Чумаченко закусил губу, но тут же овладел собой и сквозь зубы процедил:
— Выйдите.
— Э, нет. Никуда мы теперь не уйдем. Сбылись твои кошмары… — Ильичев сел в кресло напротив вице-премьера. — Неважно выглядишь… Что, боишься, сукин сын? А когда грабил страну, тогда не боялся? Когда Советский Союз добивал — не боялся? Когда с чеченцами якшался — не боялся?.. Когда с янками договаривался Россию продать — не дрогнуло сердце? О чем думал? О золотых кредитных карточках? О власти своей паскудной?
— Вы… Вы… Вам теперь конец, — выдохнул Чумаченко.
— Да-а?..
Ильичев кивнул одному из своих людей. Тот вытащил из кармана инъектор.
— Теперь поговорим, — кивнул Ильичев. Сыворотка правды вывернула Чумаченко наизнанку, и через полтора часа из него вытрясли все, что нужно.
— Все, пора, — кивнул Ильичев.
Еще один заряд инъектора. Через пятнадцать минут вице-премьера правительства России Чумаченко — одной из самых одиозных и зловещих фигур последних лет, не стало.
В дверь позвонили.
— Проверь, Абдул, — бросил невысокий горец в майке и спортивных брюках, пожирающий глазами экран телевизора. По видео крутилась крутая порнуха.
Огромный, волосатый, с бугрящимися мышцами Абдул кивнул своему напарнику, цедившему пиво. Тот поставил банку на стол, взял компактный, только что с любовью вычищенный и смазанный «узи» и встал с одной стороны двери. Абдул — с другой, держа в руке пистолет.
— Кто? — спросил он.
— Девушек вызывали? — отозвался мужчина, позвонивший в дверь.
— Вызывали, — возбужденно произнес Абдул и распахнул дверь.
Вожделение на лице сменилось удивлением. И это выражение так и осталось с ним. Он получил из бесшумного пистолета пулю в лоб и упокоился, грохнувшись на спину так, что затряслись стекла.
В дверь бросили световую гранату, которая выплеснула море света. Двое заскочили в комнату, стреляя из бесшумного оружия по всему, что движется. Два горца рухнули. В ванной послышался шум.
— На, — звонивший в дверь нажал три раза на спусковой крючок, ударил ногой по двери. В ванной комнате лежал здоровенный парень, на вид русский. Две из трех пуль попали ему в грудь. Кровь смешалась с пенистым шампунем.
— Все, — сказал один их нападавших, и они быстро, без суеты вышли из квартиры.
…Стаценко, исполнитель силовых акций, активист боевого крыла Белорусского народного фронта, ненавидел Россию до дрожи. Он поработал хорошо. Удалось провести одну акцию, и пусть жертв не так много, но кровь проклятым питерцам подпортил.
Он небрежно вел свои «Жигули». Остановился на перекрестке. Потянулся к сигаретам.
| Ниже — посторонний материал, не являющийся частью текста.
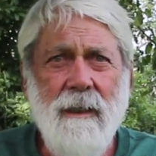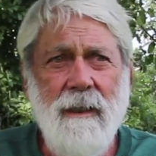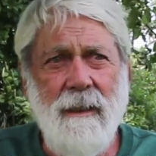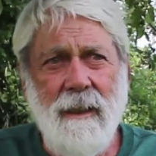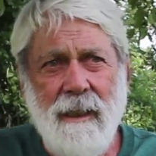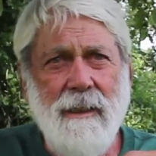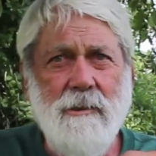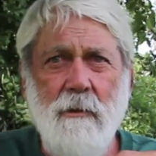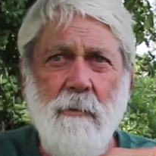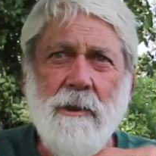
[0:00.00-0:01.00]
and the
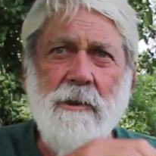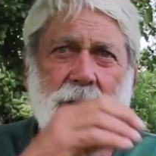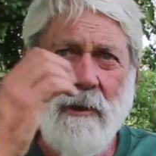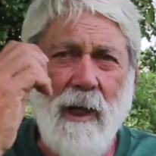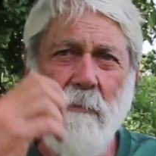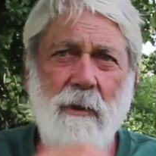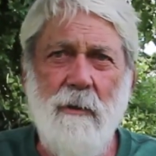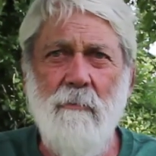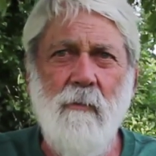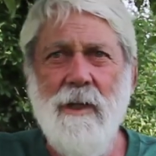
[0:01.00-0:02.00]
kids at recess time would
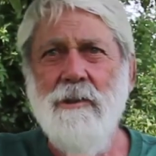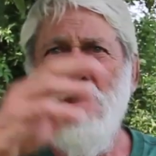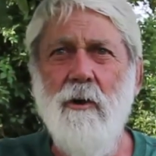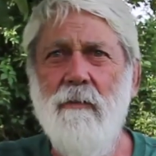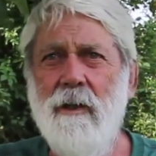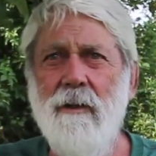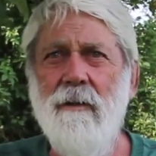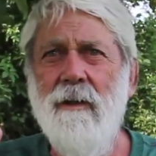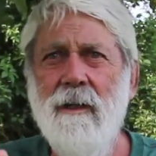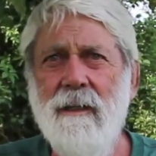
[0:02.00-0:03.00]
come racing over
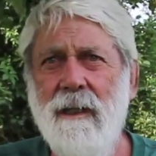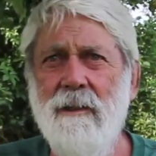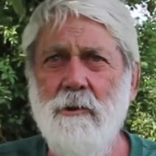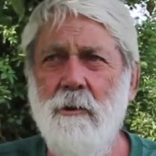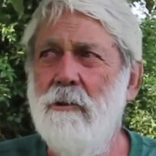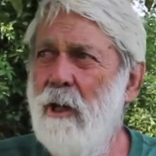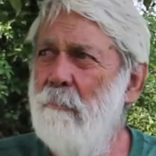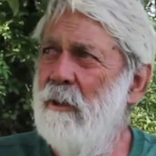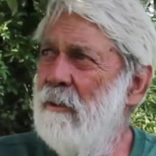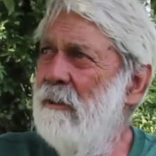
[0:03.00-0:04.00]
here at a certain
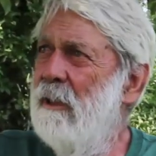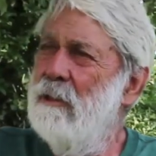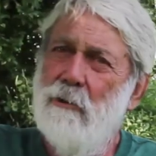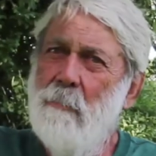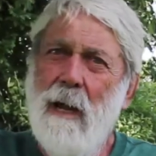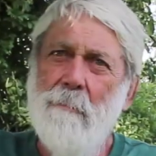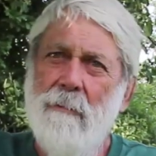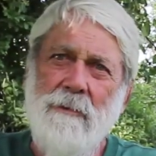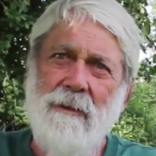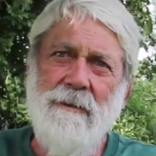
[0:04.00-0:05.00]
time of year and get some
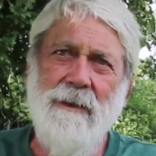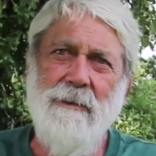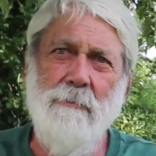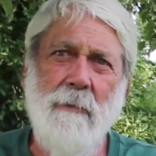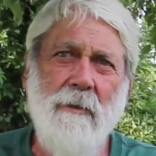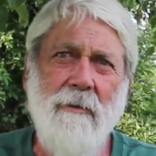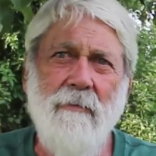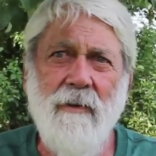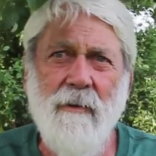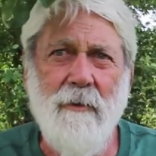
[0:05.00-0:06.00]
apples, because this was one of their
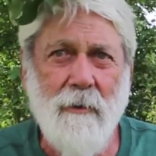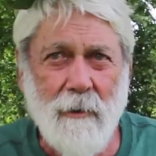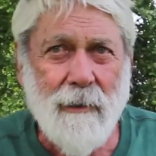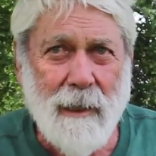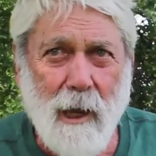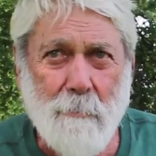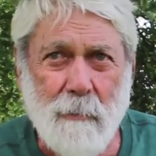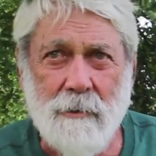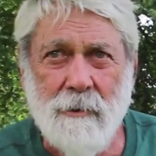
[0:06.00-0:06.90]
favorite early apples.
Зажег, затянулся. Рядом остановился «москвичок» — старый, затертый.
Пассажир на переднем сиденье «Москвича» приветливо махнул рукой. Стаценко пожал плечами и отвернулся. Еще раз затянулся.
— Милиция! — услышал он над ухом.
Рука потянулась к сиденью, под которым лежал пистолет. Но тут же звезды брызнули из глаз от умелого удара. Отдышался он, когда уже был на заднем сиденье своих «Жигулей».
— За что задержали? — спросил он хрипато.
— Кто сказал, что задержали. Нет, тут все куда как серьезнее, бандитская морда, — сказал парень, тот, который махал рукой из «Москвича».
…Охранник, стерегущий вход, упал с арбалетной стрелой во лбу, не успев даже вскрикнуть.
— Пошли, — приглушенно прикрикнул старший группы, в руке он небрежно держал пистолет-пулемет с глушителем — незаменимое оружие при проведении полицейских и специальных акций.
Три фигуры в темном ворвались в покосившийся дом.
— Привет, громодяне, — высадив дверь, старший взял на мушку двоих руховцев.
— Вы кто? — спросил один, ошарашенно глядя на «привидения» в черном.
Его не удостоили ответа.
Бойцы вытащили из другой комнаты еще одного украинского боевика.
— Громодяне, у нас за террор смертная казнь. Считайте, мы палачи! — воскликнул командир группы.
Несколько хлопков. Со стуком повалились тела, напичканные пулями.
— У них тут целый склад взрывчатых веществ, — сказал один из бойцов, обводя глазами помещение, где лежал ящик с тротиловыми шашками, капсюлями, деталями для изготовления взрывных устройств. — Взрывное устройство делали.
— Оставь, — произнес командир. — Уходим.
…Вертолеты застрекотали, заходя на базу боевиков, расположенную на границе Чечни и Азербайджана.